Task goal: What is needed is an exact copy of the lines from the line holding "(4291.05 s)" through the end of the material, with no other lines and no pictures.

Data for analysis:
····················
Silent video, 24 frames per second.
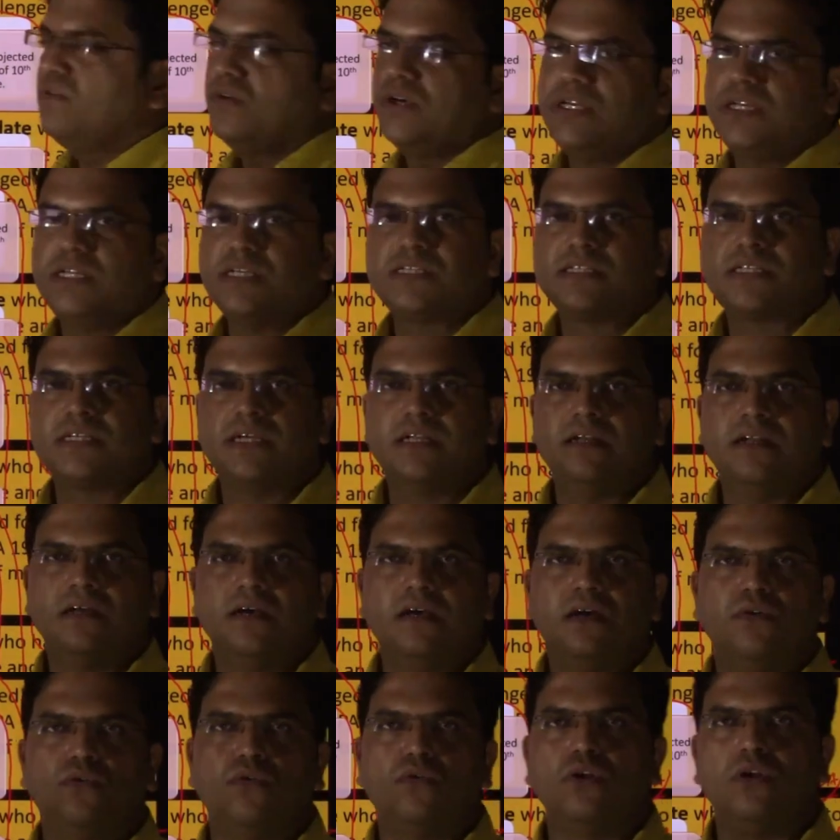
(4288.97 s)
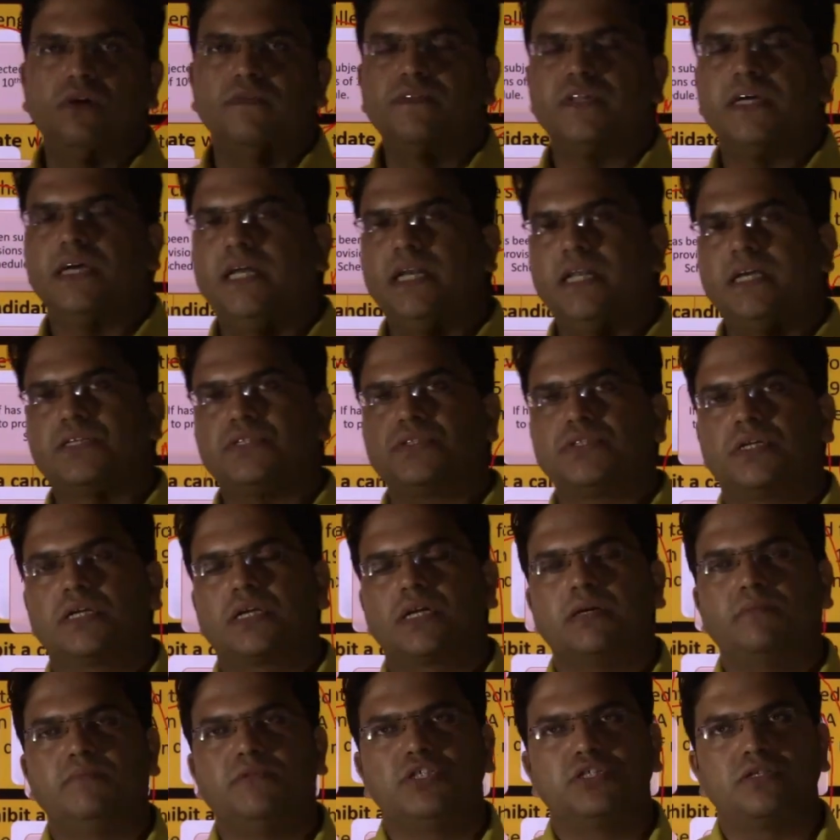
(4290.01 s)
you understand whole of the Election
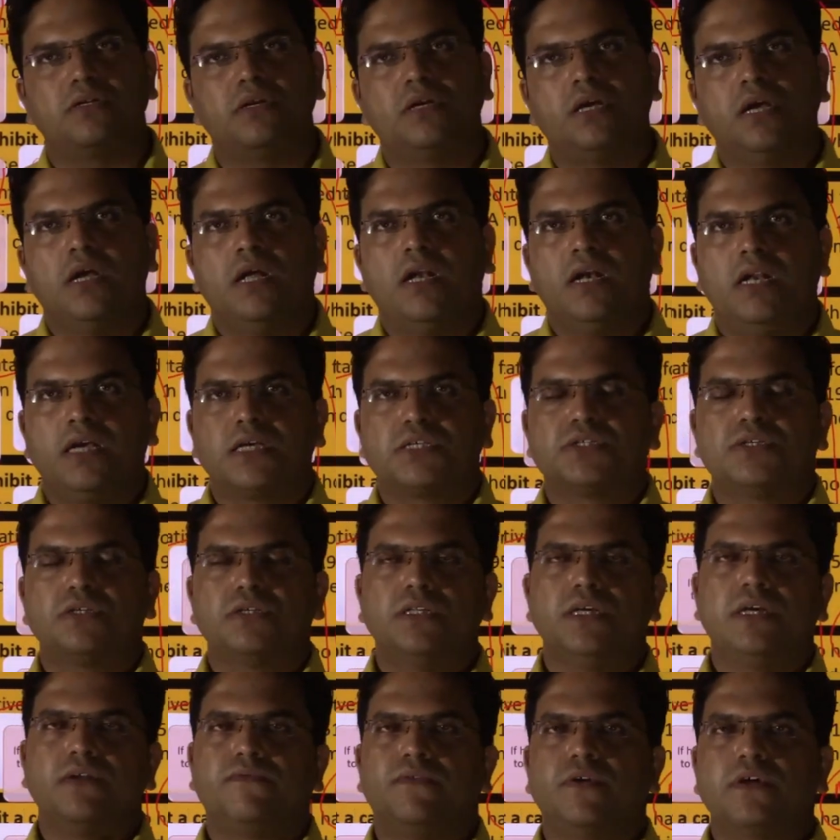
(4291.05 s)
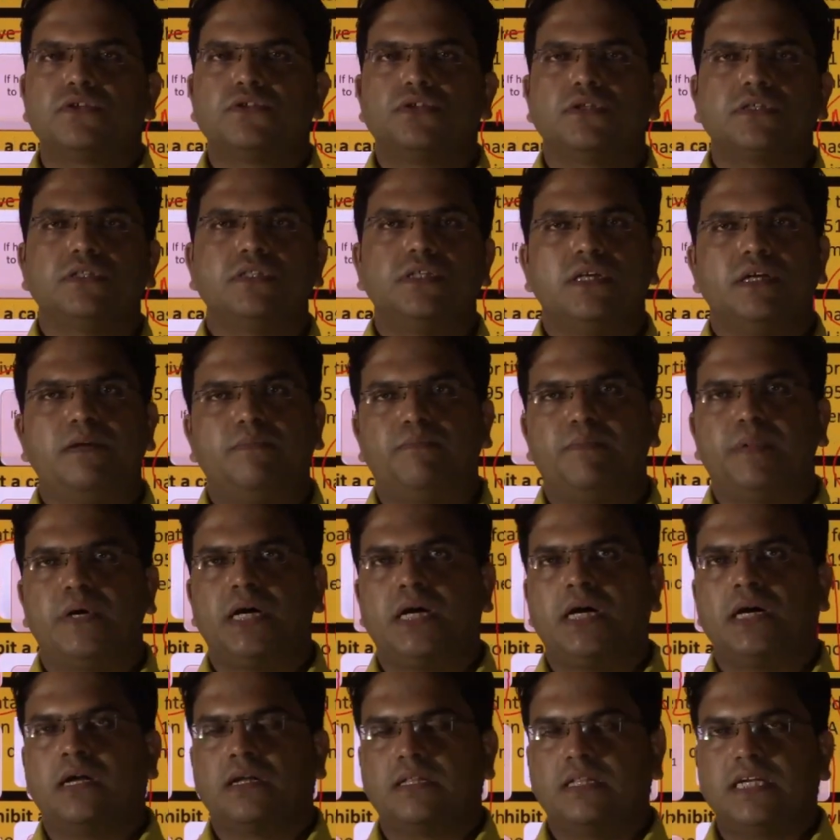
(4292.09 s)
Commission lecture, their function, their
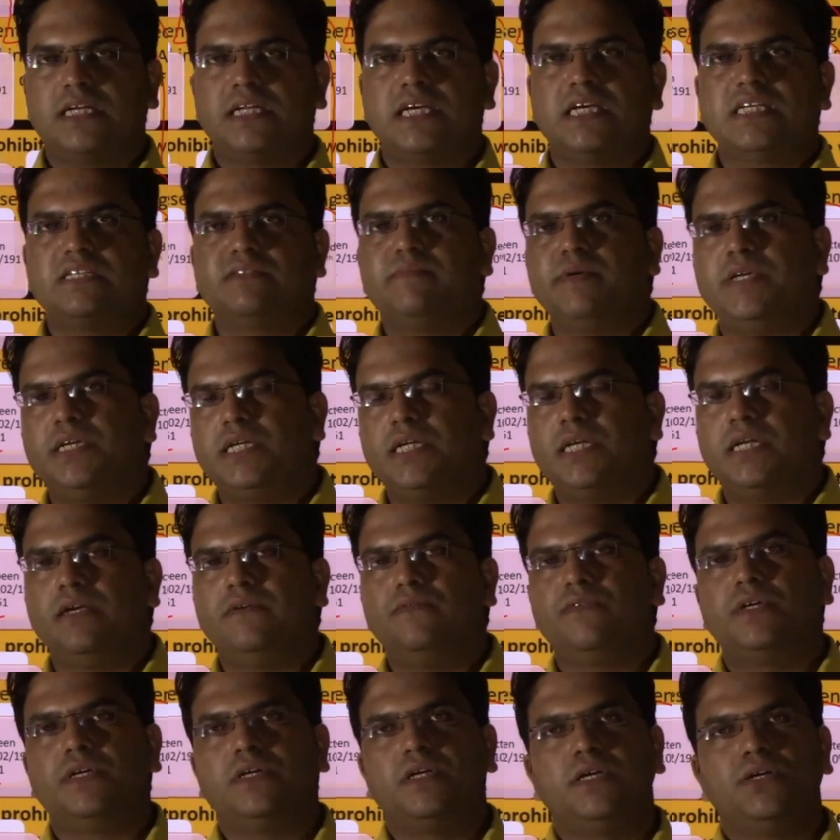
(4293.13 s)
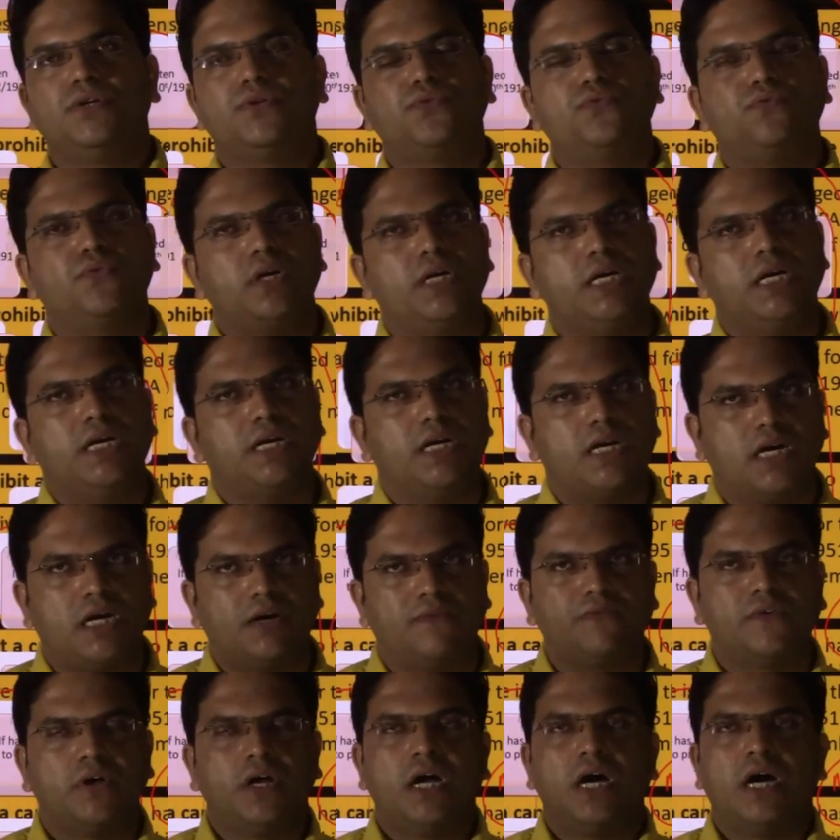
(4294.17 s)
power that has been delivered into one and a
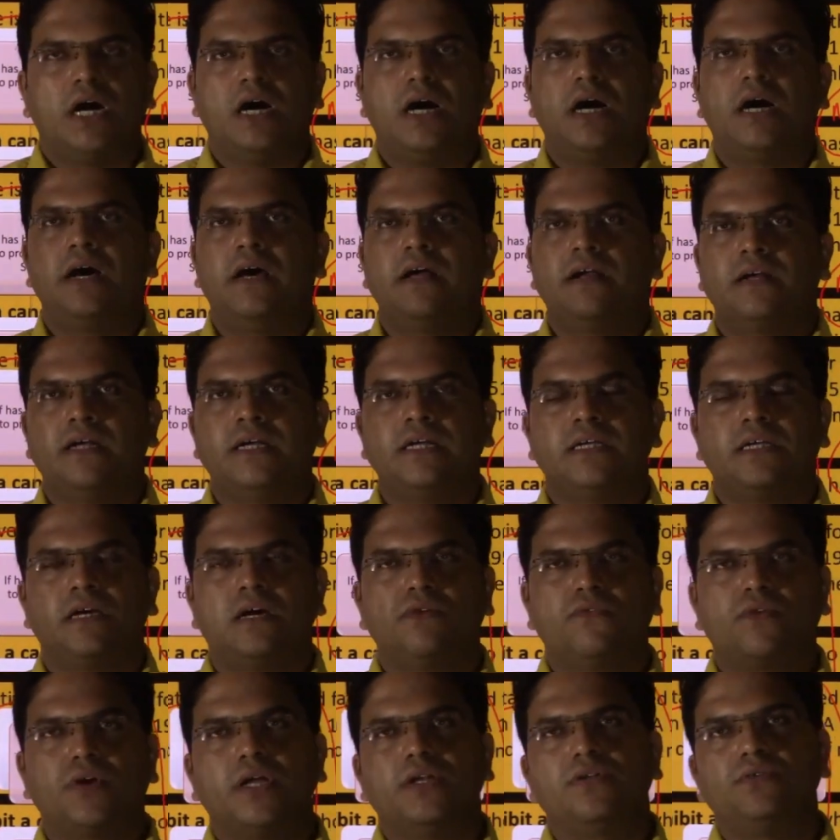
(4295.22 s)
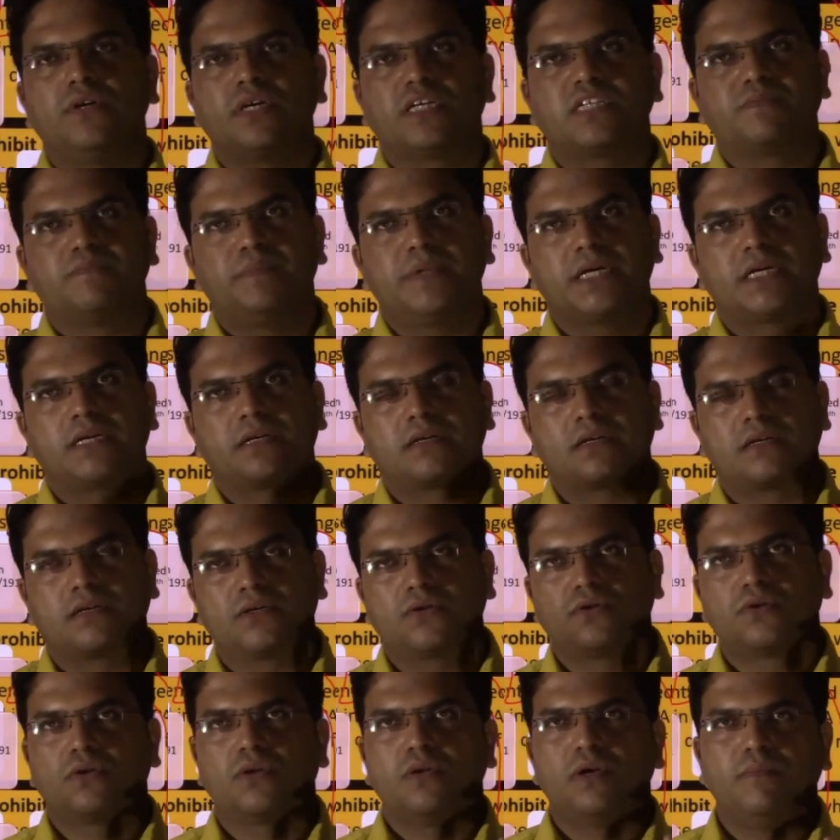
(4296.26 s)
half hour, right? How can you expect
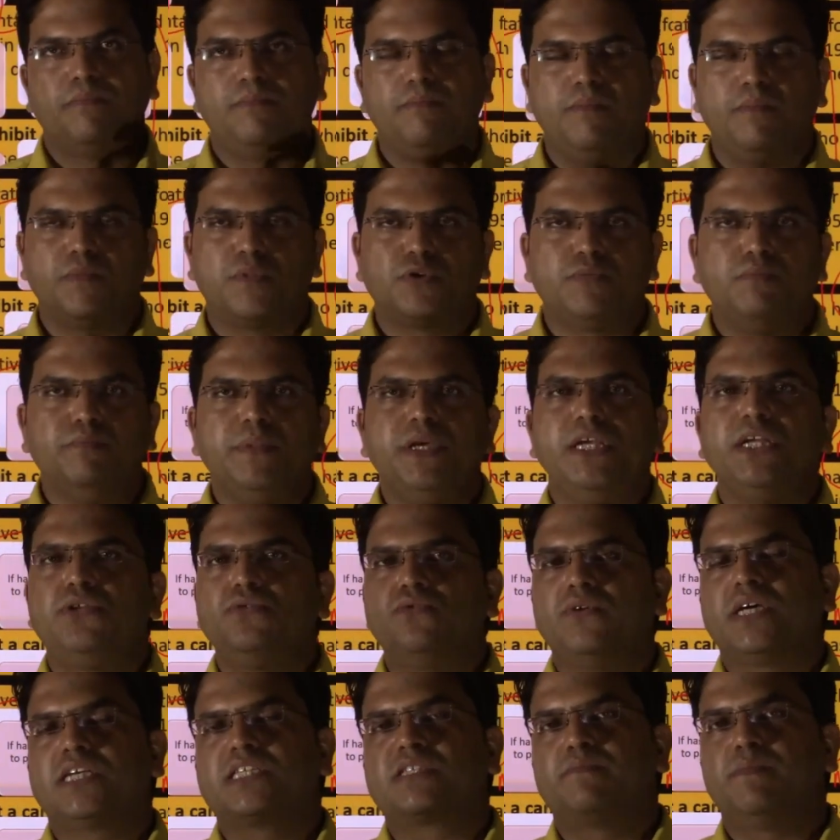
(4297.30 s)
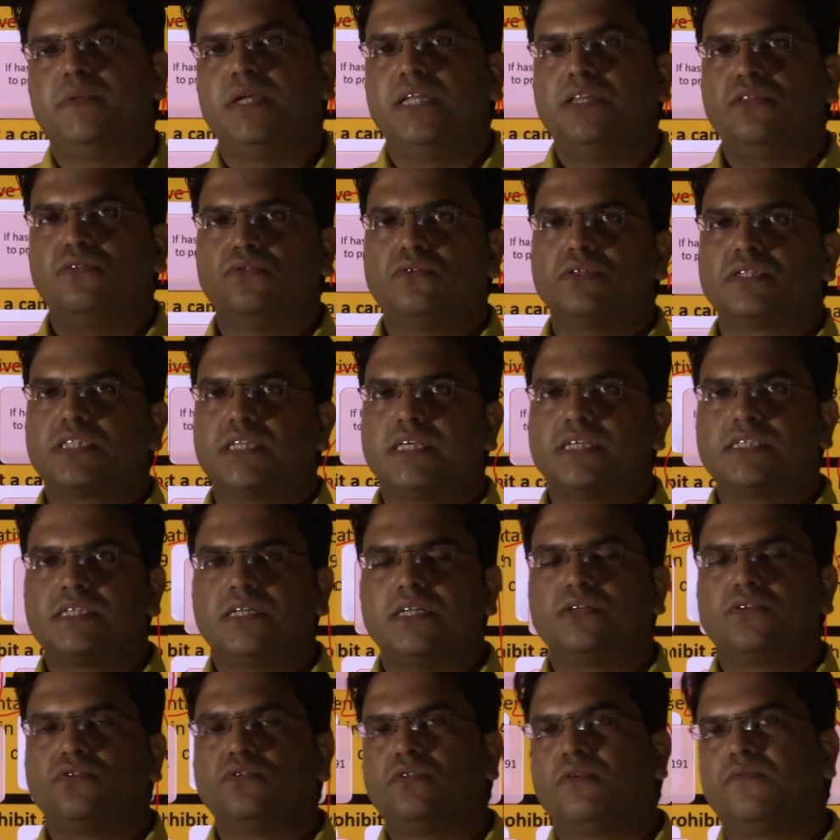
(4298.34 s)
Um, me to explain those things
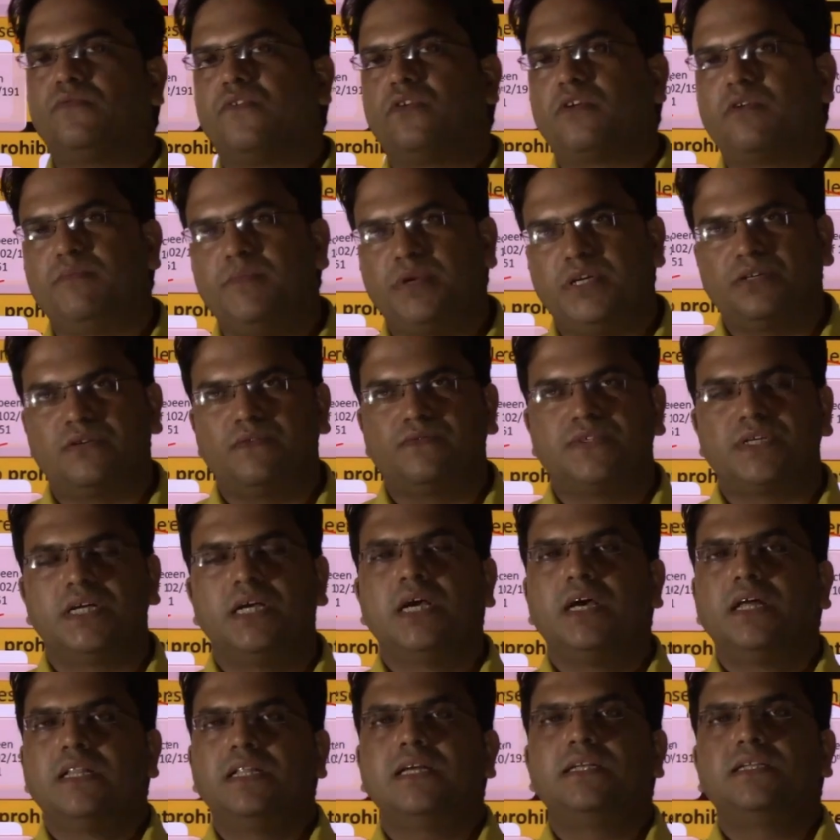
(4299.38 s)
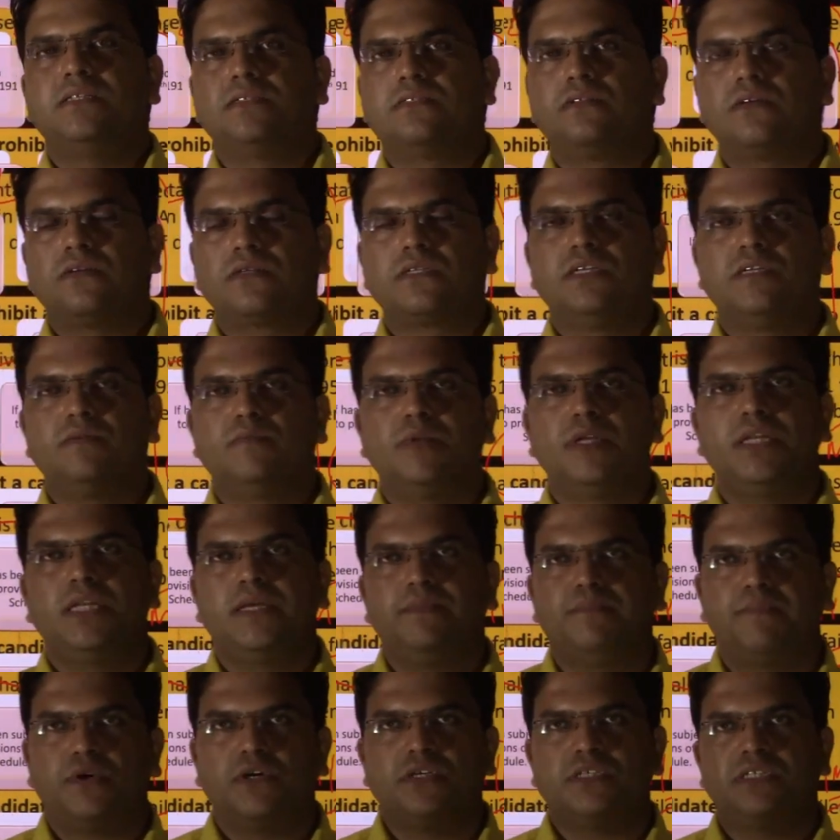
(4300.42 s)
into the format of that is not
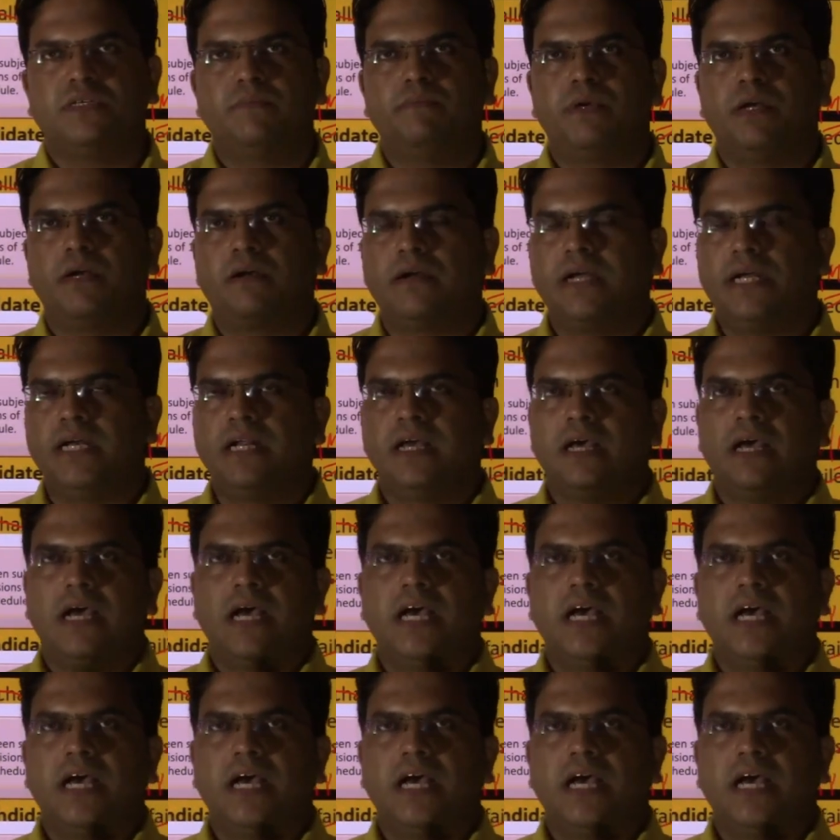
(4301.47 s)
humanly possible, right?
····················
Exercise solution:
(4291.05 s)
(4292.09 s)
Commission lecture, their function, their
(4293.13 s)
(4294.17 s)
power that has been delivered into one and a
(4295.22 s)
(4296.26 s)
half hour, right? How can you expect
(4297.30 s)
(4298.34 s)
Um, me to explain those things
(4299.38 s)
(4300.42 s)
into the format of that is not
(4301.47 s)
humanly possible, right?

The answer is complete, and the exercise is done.